[Shootout-list] Directions of various benchmarks

Einar Karttunen ekarttun@cs.helsinki.fi
Mon, 16 May 2005 10:27:14 +0300


Jon Harrop <jon@ffconsultancy.com> writes:
> Which ones?

The list tests and hash2.

>> I would like to see 
>> more activity on e.g. graphs or trees with concurrent updates.
>
> Regarding trees, most languages (e.g. C, Fortran, C++, Java, C#) will not be 
> able to express tree-based programs in 100 LOC unless they use their standard 
> library, in which case it will be using specified functionality and you 
> probably can't guarantee its internal representation. I would not object to 
> some programs being represented in OCaml by a balanced binary tree and in 
> C/Fortran by a hash table, for example.
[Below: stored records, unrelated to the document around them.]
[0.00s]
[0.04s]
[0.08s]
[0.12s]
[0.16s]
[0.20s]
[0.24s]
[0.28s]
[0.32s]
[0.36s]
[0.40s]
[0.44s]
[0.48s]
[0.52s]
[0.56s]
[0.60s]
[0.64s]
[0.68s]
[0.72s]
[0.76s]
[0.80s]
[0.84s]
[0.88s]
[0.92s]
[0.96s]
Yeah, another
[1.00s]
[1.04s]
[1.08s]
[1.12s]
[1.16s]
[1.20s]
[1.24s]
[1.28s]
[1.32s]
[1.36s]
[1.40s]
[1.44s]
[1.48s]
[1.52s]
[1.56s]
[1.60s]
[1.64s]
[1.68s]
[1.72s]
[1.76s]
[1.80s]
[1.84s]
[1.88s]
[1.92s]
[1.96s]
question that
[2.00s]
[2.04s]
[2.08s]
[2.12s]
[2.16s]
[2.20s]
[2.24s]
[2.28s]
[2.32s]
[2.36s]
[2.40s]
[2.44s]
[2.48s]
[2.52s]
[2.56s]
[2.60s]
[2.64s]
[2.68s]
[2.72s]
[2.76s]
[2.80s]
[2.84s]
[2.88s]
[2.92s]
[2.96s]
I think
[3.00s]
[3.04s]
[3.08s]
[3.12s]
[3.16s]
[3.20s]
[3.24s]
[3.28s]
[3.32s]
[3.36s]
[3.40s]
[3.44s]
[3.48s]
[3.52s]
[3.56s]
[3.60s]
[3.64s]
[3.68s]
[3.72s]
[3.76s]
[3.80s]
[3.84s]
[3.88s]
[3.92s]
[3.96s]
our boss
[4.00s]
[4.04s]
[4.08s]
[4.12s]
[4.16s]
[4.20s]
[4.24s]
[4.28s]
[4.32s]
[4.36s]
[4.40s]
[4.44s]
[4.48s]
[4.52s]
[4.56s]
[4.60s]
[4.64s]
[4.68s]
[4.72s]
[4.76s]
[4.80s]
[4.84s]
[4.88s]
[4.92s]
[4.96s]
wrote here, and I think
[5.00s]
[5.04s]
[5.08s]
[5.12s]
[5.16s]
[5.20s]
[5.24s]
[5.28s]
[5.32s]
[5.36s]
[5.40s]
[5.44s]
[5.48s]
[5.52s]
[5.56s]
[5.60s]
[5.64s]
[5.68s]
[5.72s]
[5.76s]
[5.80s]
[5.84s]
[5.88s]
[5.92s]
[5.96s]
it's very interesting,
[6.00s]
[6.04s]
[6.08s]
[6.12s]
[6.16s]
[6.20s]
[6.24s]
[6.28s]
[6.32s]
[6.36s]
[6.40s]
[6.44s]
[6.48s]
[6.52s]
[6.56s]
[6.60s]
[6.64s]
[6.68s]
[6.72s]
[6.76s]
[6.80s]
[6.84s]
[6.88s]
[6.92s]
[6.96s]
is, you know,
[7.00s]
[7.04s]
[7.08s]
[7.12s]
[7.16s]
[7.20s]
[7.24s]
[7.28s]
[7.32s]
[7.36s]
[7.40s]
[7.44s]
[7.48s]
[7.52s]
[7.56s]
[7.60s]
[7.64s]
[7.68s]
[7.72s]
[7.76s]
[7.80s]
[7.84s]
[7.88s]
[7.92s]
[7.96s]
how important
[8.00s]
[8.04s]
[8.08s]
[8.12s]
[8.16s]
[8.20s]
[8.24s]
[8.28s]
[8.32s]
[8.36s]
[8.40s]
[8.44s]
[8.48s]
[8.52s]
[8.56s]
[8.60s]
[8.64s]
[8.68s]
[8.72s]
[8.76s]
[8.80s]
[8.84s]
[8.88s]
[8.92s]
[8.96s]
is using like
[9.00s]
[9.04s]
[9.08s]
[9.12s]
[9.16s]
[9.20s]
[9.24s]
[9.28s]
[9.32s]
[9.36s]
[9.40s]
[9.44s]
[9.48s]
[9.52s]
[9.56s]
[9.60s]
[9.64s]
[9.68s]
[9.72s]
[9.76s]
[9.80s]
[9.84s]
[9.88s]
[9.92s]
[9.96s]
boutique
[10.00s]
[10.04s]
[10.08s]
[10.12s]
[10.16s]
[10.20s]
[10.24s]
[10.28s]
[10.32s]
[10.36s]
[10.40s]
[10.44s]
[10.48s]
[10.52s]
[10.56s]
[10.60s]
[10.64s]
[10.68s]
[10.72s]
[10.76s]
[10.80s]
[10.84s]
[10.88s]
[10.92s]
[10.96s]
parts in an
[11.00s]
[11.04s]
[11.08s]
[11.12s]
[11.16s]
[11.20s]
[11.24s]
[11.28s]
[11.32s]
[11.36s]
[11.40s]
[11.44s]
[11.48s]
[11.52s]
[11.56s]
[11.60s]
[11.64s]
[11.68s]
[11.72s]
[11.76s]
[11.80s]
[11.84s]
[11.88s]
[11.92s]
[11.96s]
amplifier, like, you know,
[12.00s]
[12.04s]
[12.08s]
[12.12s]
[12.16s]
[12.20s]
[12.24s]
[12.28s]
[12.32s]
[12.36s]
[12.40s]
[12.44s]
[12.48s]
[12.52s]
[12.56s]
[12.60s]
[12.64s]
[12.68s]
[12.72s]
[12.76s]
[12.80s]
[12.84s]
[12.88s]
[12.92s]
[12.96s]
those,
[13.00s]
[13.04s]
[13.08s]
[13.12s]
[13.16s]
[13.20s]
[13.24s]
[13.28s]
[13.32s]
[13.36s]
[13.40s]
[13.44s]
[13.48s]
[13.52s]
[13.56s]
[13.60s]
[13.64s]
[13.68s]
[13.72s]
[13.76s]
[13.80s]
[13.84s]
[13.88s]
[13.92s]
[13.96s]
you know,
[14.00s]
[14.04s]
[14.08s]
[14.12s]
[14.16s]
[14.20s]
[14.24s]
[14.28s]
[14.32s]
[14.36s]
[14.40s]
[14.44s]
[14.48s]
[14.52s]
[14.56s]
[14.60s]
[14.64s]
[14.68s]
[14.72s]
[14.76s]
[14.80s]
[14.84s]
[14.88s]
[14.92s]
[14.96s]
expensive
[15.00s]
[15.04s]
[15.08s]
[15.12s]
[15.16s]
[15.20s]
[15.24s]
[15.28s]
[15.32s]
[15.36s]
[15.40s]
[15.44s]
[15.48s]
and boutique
Well we cannot guarantee the internal representation of Strings either
and still we are using them ;) In some languages they are linked lists
not arrays... 

Sets and maps are quite common in real world problems and reflecting how
easily and efficiently they can be used in different languages would be
nice. Picking a suitable benchmark is harder...

> I've think we've decided that this isn't going to happen as the vast majority 
> of languages will not be able to express this in <100 LOC and most of the 
> remaining languages would use lex and yacc to get the job done.

I think it could be expressed even in C with <100 LOC using reverse
polish syntax. One could e.g. have fibonacci(some_suitable_number) as
input. I am not saying that we should have this as a test, just that
adding yet another number crunching test does not seem very good.